Press "Enter" to skip to content

Chasing the Dramatic Chipmunk

For me, it started innocuously. A friend forwarded a link described as “the best 5 second clip on the internet.” Given all the scandalous things celebrities can do in five seconds (not that I’ve personally seen those clips, and I have the clear cache to prove it), that’s saying a lot. So I clicked and saw a rodent snapping its head round and glaring at the camera to the sound of a cheesy 50s-style murder-mystery soundtrack.

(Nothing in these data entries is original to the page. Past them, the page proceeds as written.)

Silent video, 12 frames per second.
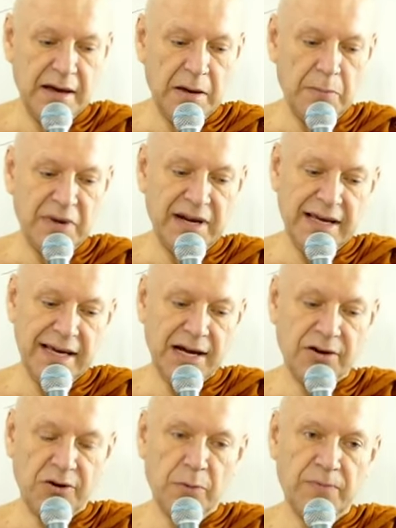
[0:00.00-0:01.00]
But
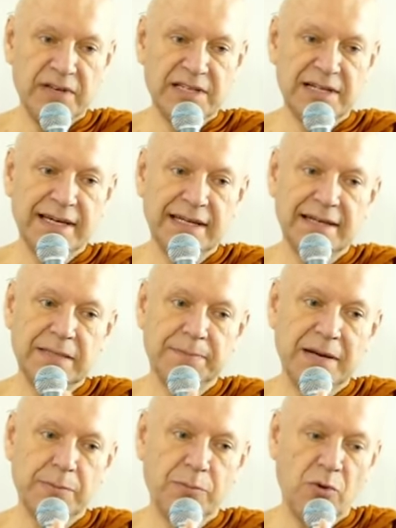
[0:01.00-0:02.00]
here, obviously, it is
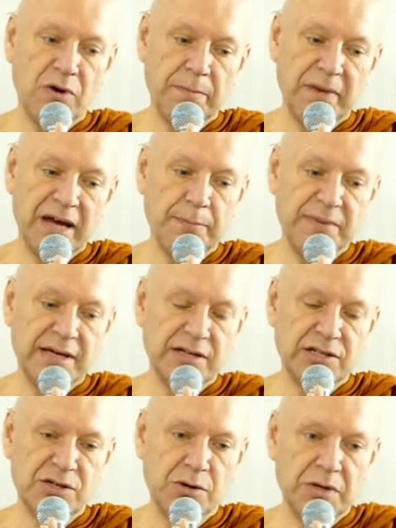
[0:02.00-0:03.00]
about more about being
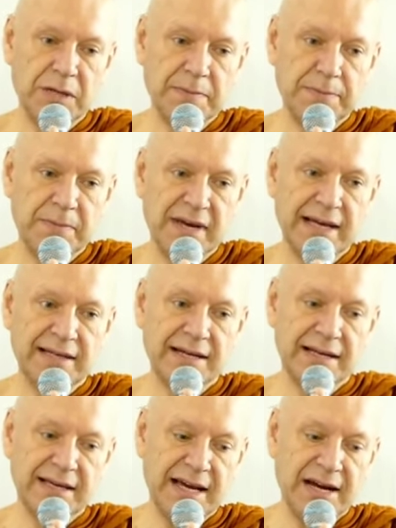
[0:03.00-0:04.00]
circumspect
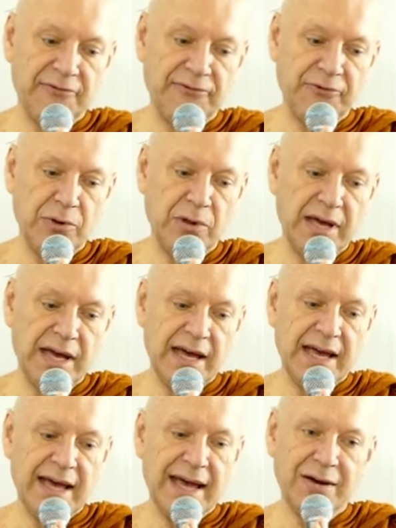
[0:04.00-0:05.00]
and careful
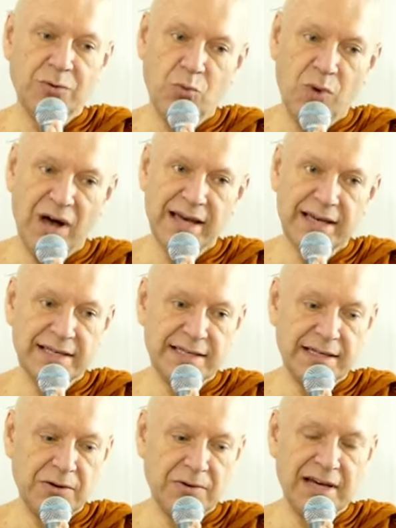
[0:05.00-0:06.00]
and wise,
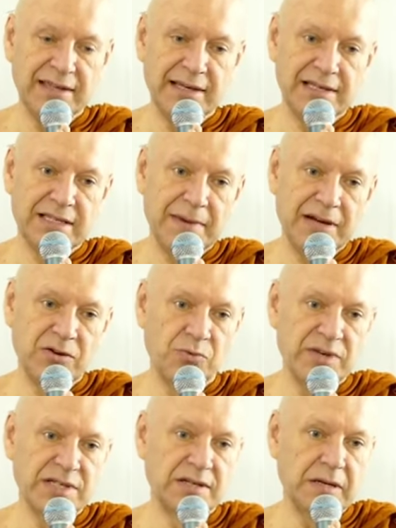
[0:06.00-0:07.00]
right? This is about
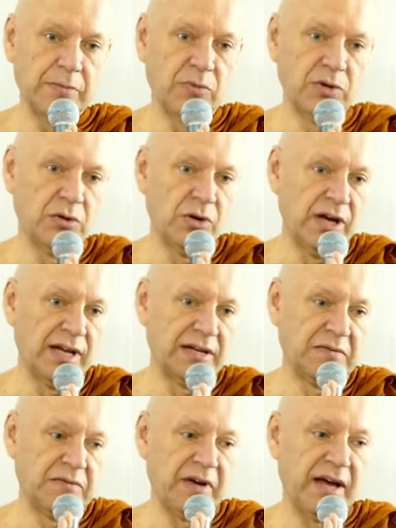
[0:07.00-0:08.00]
wisdom when you
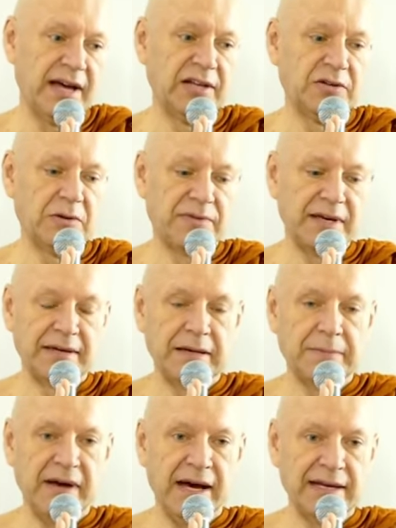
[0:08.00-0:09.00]
divide your thinking
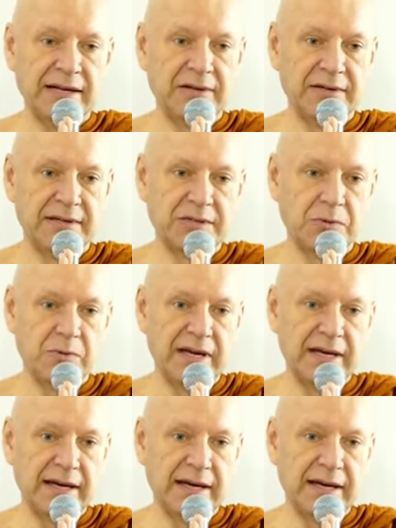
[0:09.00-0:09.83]
mind into this way.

Enter “Dramatic Chipmunk.” It’s no Paris Hilton sex tape, but this YouTube video, added in mid-June, has been no less sensational. Viewed more than 1.7 million times on YouTube alone, it has spawned countless spinoffs (see, for example, “Darthmatic Chipmunk”) and even clothing items. Hell, a creative director I work with even sent a dramatic chipmunk Facebook gift. “Unbelievable,” he noted. “Let’s remember this when someone needs a viral campaign.”

Ah, yes, the viral campaign. Who in interactive marketing doesn’t watch in awe as a five-second clip of a misnamed chipmunk (it’s actually a prairie dog) becomes the internet’s hottest item, while their quarter-million-dollar supposedly viral website goes nowhere? “Viral” is one of the most overused terms in interactive marketing. It’s also one of the most elusive goals. And the case of our over-acting rodent friend helps explain why: true virulence requires losing control, and few marketers are willing to take that risk.

Hotmail Ain’t So Hot

Exuberant talk about viral marketing has been around for several years, with Hotmail often given as the consummate example. The company pioneered by promoting its service in a single line at the bottom of each outgoing email. So every person who sent an email also advertised the service, helping it grow rapidly.

I used to take it on faith that Hotmail’s tactic marked a dramatic departure for marketing. But now I side more with critics who question whether it was really that different. After all, people buy Nike shirts and promote the company every time they get dressed. So was Hotmail that radical? Maybe in the speed of conversions, but definitely not in the underlying principles.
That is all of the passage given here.